В двадцать первой группе новенькая. Мара. Странное имя.
Ужас! Оказывается, я один не смотрел «Окна». Лола говорит, что это европейский мейнстрим. Максим скептически кривит губы. Если бы у меня папа был владельцем трех ночных клубов, я тоже кривился бы не переставая и плевал бы на весь европейский мейнстрим вместе с азиатским и американским.
Лежал бы в гамаке и читал книги.
Интересно, наверное, было родиться дворянином. Просто родиться и сразу быть не таким, как все. А еще лучше иметь титул: каждая секунда твоей жизни бьется кровью и разумом десятков поколений.
А потом стать революционером. Бросить бомбу в царя, с пороховым треском расстрелять в подвале маузер, топтать сапогами кровь и разум поколений, напиваться ею допьяна, а потом, напившись, строить новый, прямоугольный и громогласный мир.
Примерно об этом мы говорили позавчера.
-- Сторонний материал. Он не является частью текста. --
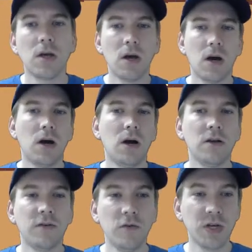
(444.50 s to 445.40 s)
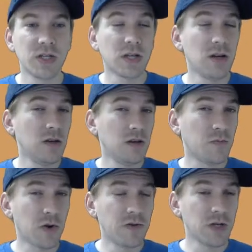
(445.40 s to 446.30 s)
If you missed any
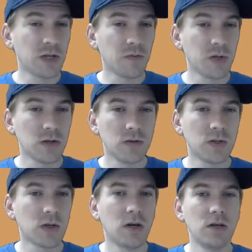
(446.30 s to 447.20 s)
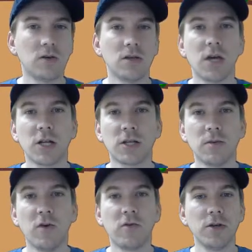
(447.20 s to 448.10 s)
previous episodes, you can catch
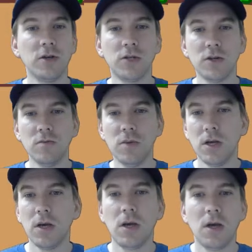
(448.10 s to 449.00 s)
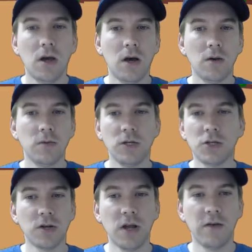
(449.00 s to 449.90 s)
them over at YouTube, but you
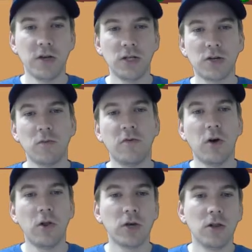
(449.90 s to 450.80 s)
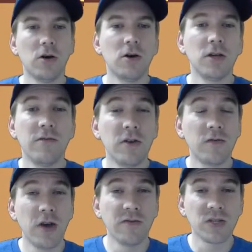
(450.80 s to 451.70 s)
shouldn't have any trouble following along even
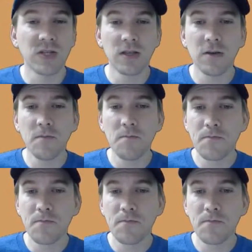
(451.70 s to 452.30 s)
if you haven't seen them.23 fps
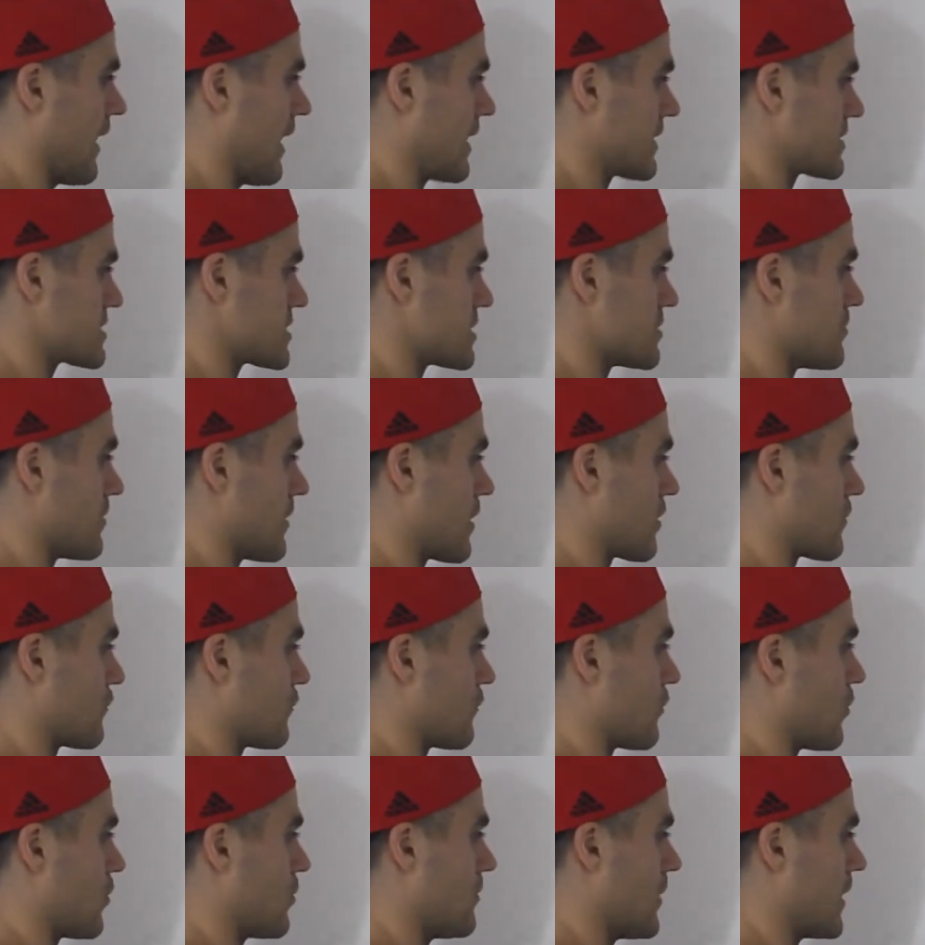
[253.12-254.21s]
x to the power
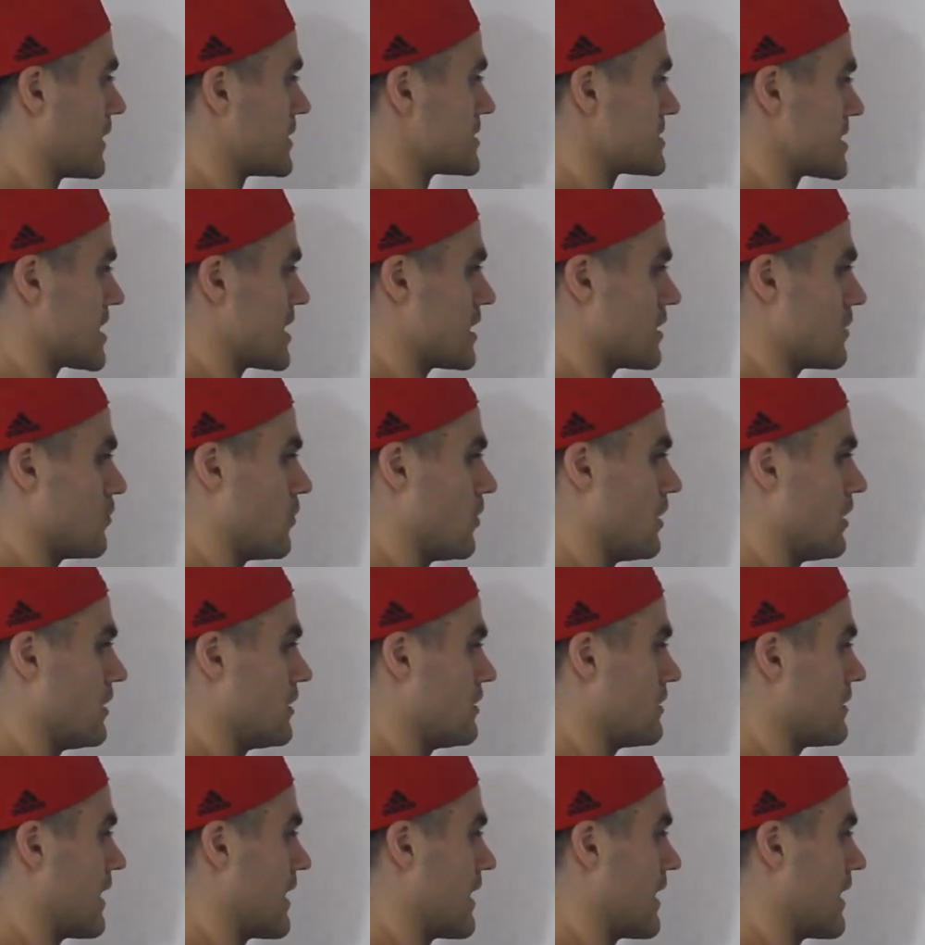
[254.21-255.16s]
4 minus 81,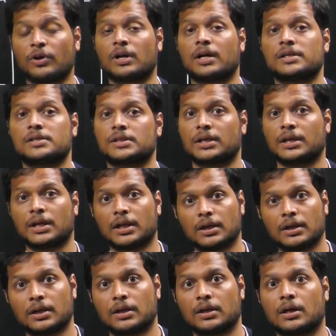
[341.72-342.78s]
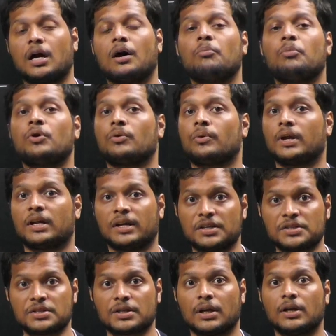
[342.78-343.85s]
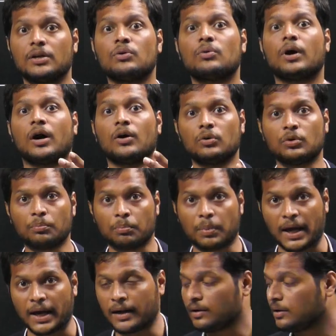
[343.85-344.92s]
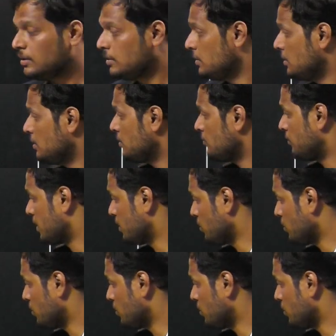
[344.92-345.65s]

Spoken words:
constructing compound wall initially, you have to plan for a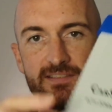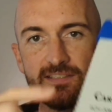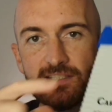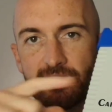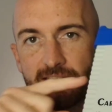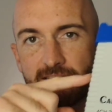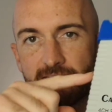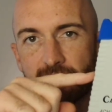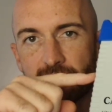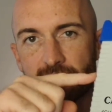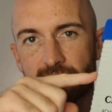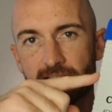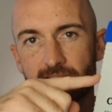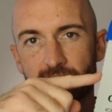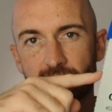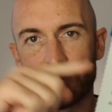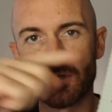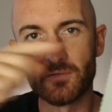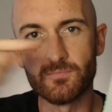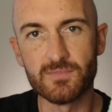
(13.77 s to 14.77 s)
this
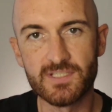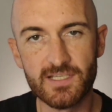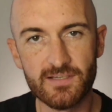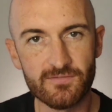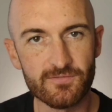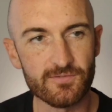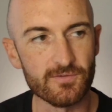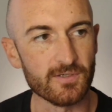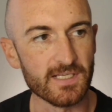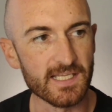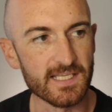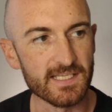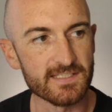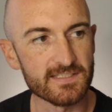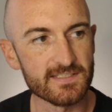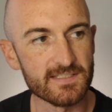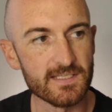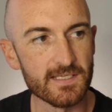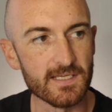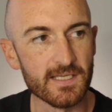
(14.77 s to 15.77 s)
oscilloscope different
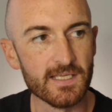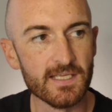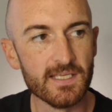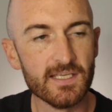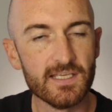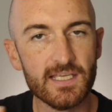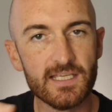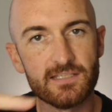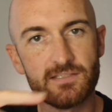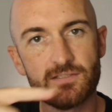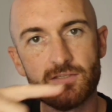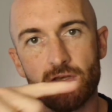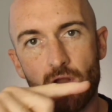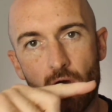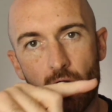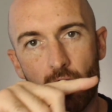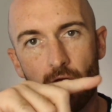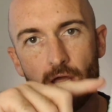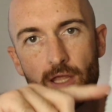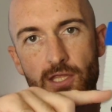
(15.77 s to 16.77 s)
is that it's
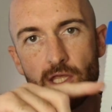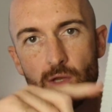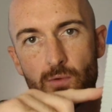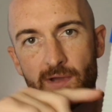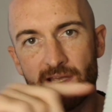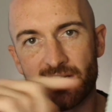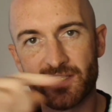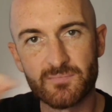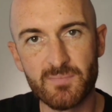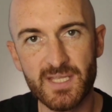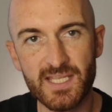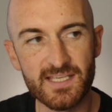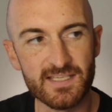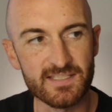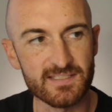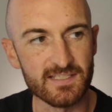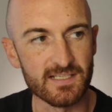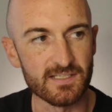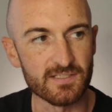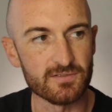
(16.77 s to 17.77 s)
not a USB
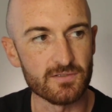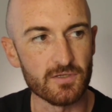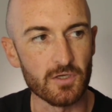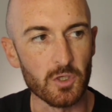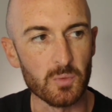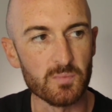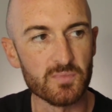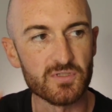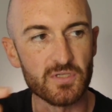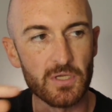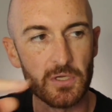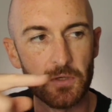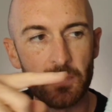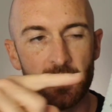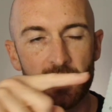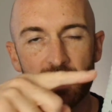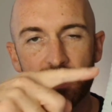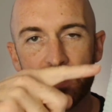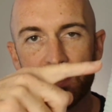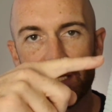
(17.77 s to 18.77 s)
oscilloscope. So
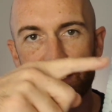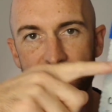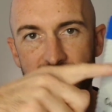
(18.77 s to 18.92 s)
it's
Лола привела какого-то азиата, кажется узбека. Азиат был великолепен, жаль только, что скоро ушел. Даже Максим при нем оставил свою улыбочку, слушал внимательно и выбирал выражения. Потом оказалось, что азиат прямой потомок Тимура, железного хромца. Он ушел, а мы стали говорить о нем. Лола сказала, что вот это и есть голубая кровь, мистические царственные гены. Я возразил, что дело не в крови и генах, что у него примерно такой же гемоглобин в крови, такие же красные и белые тельца и прочее мясо. Дело в мозгах, в самосознании. С раннего детства человек чувствует себя потомком великой личности, это его питает из года в год, выпрямляет его спину. Пошлость и глупость становятся для него физически невозможны, а ум и благородство, напротив, естественны.